Core Essays

19 June 2011

Deficit Pushes Senate to End Ethanol Thieving of Taxpayers

The monumental deficit has pushed the Senate to repeal the $5 billion of tax credits and subsidies per year for corn growers, ethanol refiners, and gasoline blenders.  A tariff of $0.54 per gallon on imported ethanol would also be eliminated.  38 Democrats, 2 independents, and 33 Republicans voted to end these pointless subsidies which had wrongly been sold as a path to cleaner skies, energy independence, and a means to reduce CO2 emissions.  I have long pointed at these subsidies, along with the mandate for ethanol production still required by the insane Renewable Fuel Standard law, as a clear sign of Congressional and Presidential perfidy and a determination to rob the taxpayers blind for naked political power.  For more than 30 years, the attitude was clearly let the General Welfare be damned as the votes of special interest groups were bought. 

The repeal bill was sponsored by Senators Tom Coburn of Oklahoma and Dianne Feinstein of California.  14 Republicans and 13 Democrats opposed the 73-27 vote repeal action.  Obama and his Sec. of Agriculture, Tom Vilsack, still oppose the end of these deleterious subsidies, claiming they are needed to reach Obama's imagined plan to reduce oil imports by one-third by 2025. The House has not yet voted on ending these ethanol subsidies and will reject the Senate bill because tax bills are constitutionally required to be initiated in the House of Representatives.  Fortunately, the ethanol subsidies will expire at the end of this year unless the House and Senate renew them.  This Senate vote makes it unlikely that it will renew this special interest travesty.

The ethanol subsidy is a $0.45/gallon of ethanol tax credit given against the excise tax of $0.184 per gallon of gasoline paid by gasoline blenders such as Valero and Marathon Oil.  This allows the blenders to pay more for corn ethanol made by such companies as Archer-Daniels-Midland and to compete for corn used as food or as livestock feed. 

The overall effect of a repeal of the subsidies upon food and feed prices will be minimal, since the mandate for ethanol use in fuel by the Renewable Fuel Standard law passed by the last Democrat Congress requires 12.6 billion gallons of ethanol use in fuel this year and up to 15 billion gallons in 2015.  By 2022, 36 billion gallons of so-called renewable fuel must be blended into gasoline, though only 15 billion gallons of that can be conventional corn-derived ethanol.  The remainder is somehow magically supposed to come from other low-carbon biofuels, such as switchgrass, which as yet produce a negligible 3 to 4 million gallons a year of ethanol or fuel in expensive pilot plants.

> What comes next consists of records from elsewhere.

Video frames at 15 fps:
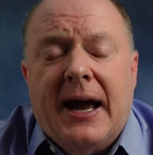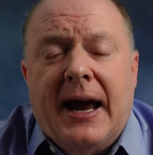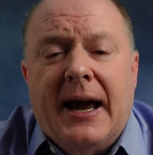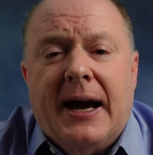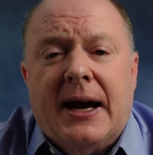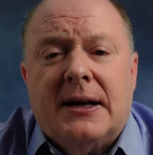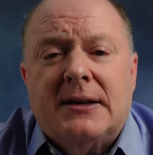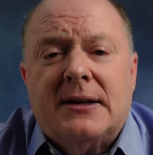
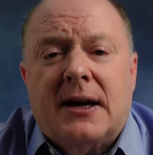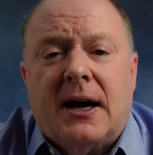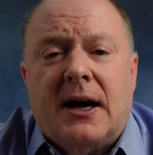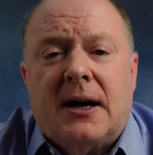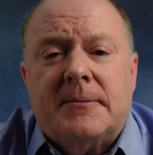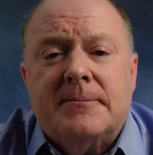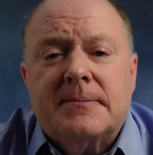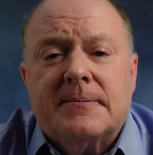and
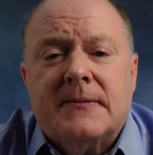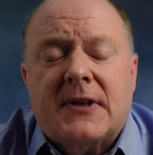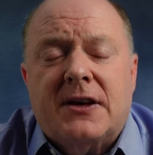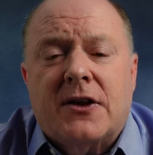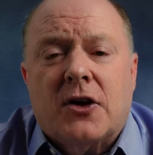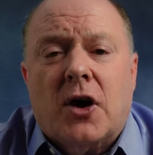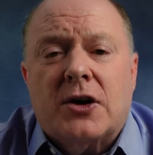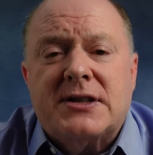um,
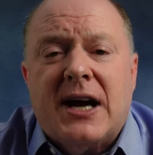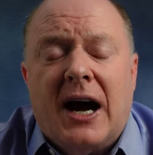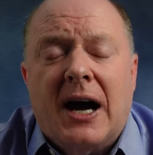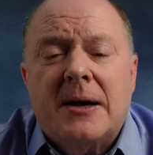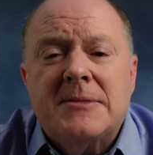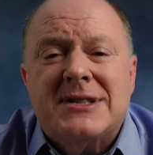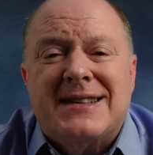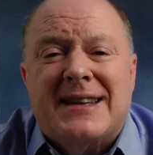there are
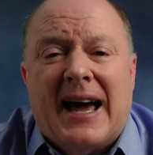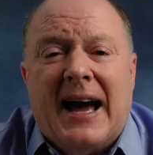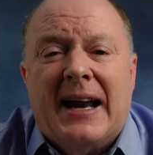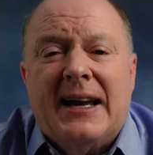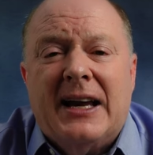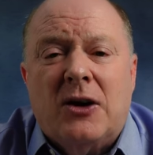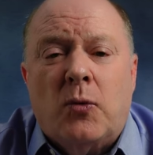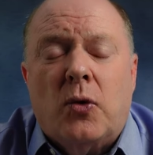times
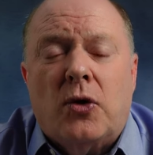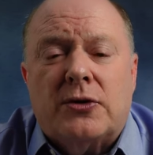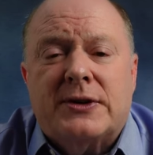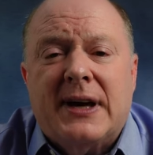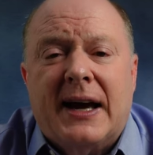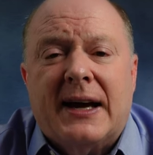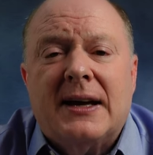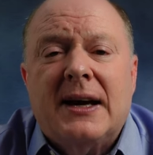that it will
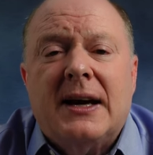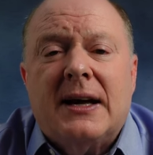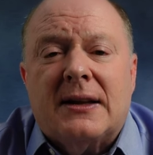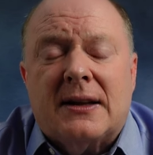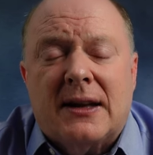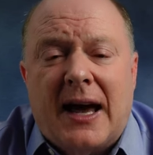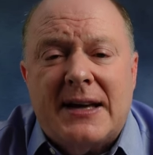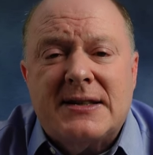take
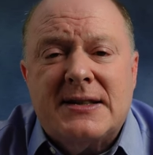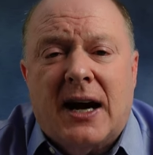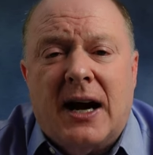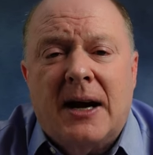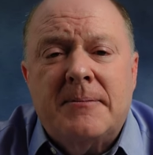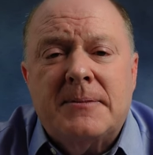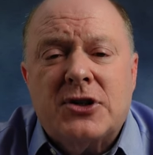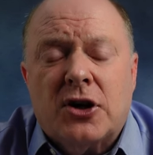less
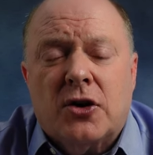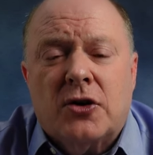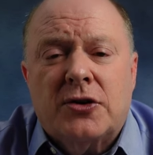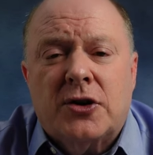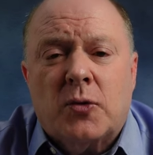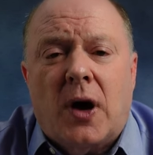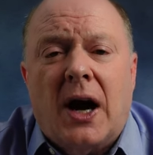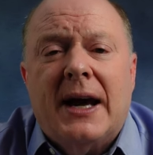time to
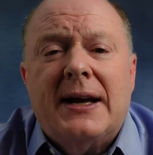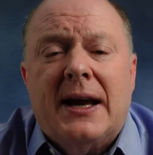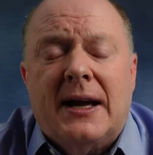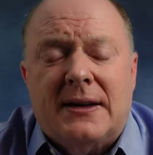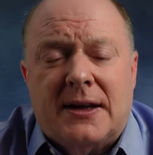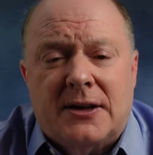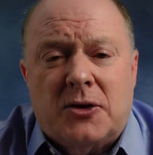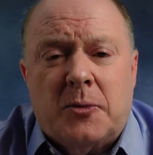earn the right
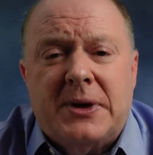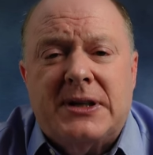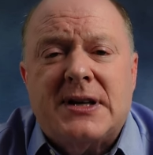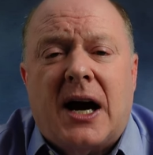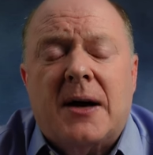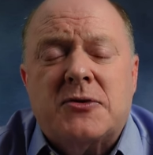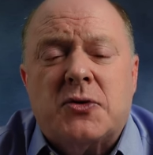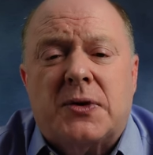and then there'll be
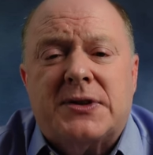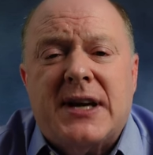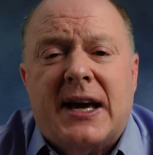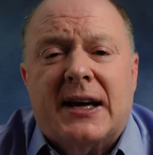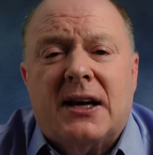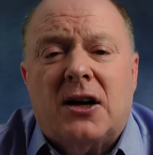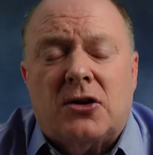times it will take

This mandate and the subsidies have caused the price of corn to be over $7/bushel all spring, which is twice the price of a year ago.  The subsidy and the high price of oil has caused blenders to use a billion gallons more corn ethanol than they were required to use.  This put still more pressure on corn, corn products, and meat products.  On Friday, buyers bought corn in the Toledo, Ohio grain trading hub at $7.35 per bushel.  A desperate turkey grower even offered $8.37/bushel of corn and got few offers of corn at that price.  Corn supplies are expected to be at a 15-year low in late August.  This may force some makers of corn-derived ethanol to shut down their plants.

The impact of ethanol from corn on the market and on some states can be judged from the graphic below from the 17 June Wall Street Journal:


Note that the food, seed, and industrial use of corn has grown very little since 2000 and the use in feed and residual use has shrunk since 2005 due to the increased cost of corn brought on by the huge increase in ethanol production since about 1998.  Iowa, the first major event for presidential candidates produces 21% of all U.S. ethanol, which is more than twice the production of any other state.  It is no accident that so much of the Iowa corn production is bought for the purpose of ethanol production.  The subsidy takers know how to put the political pressure on.  About 5 billion bushels of corn, or 40% of all corn production, is used to produce ethanol.  The great growth in corn production that has resulted has displaced other food crops and led to price increases severe enough that the World Bank and other international institutions have called for an end to corn ethanol subsidies.

The end effect due to the continuing ethanol in fuel mandate will be continued very high corn prices.  The income tax taxpayer will be relieved of a burden, but that burden will be shifted to the consumer.  It is better that the burden be on the consumer, which is a much broader base of people than the minority who pay federal income taxes.  It would be better yet if we removed the renewable fuel mandate and simply allowed the free market to figure out which fuel resources will be used.  Obama's centrally-planned economy will be a disaster just as all prior central planning has historically led to catastrophe.  The last place a catastrophe will come from will be man-made global warming due to CO2 emissions.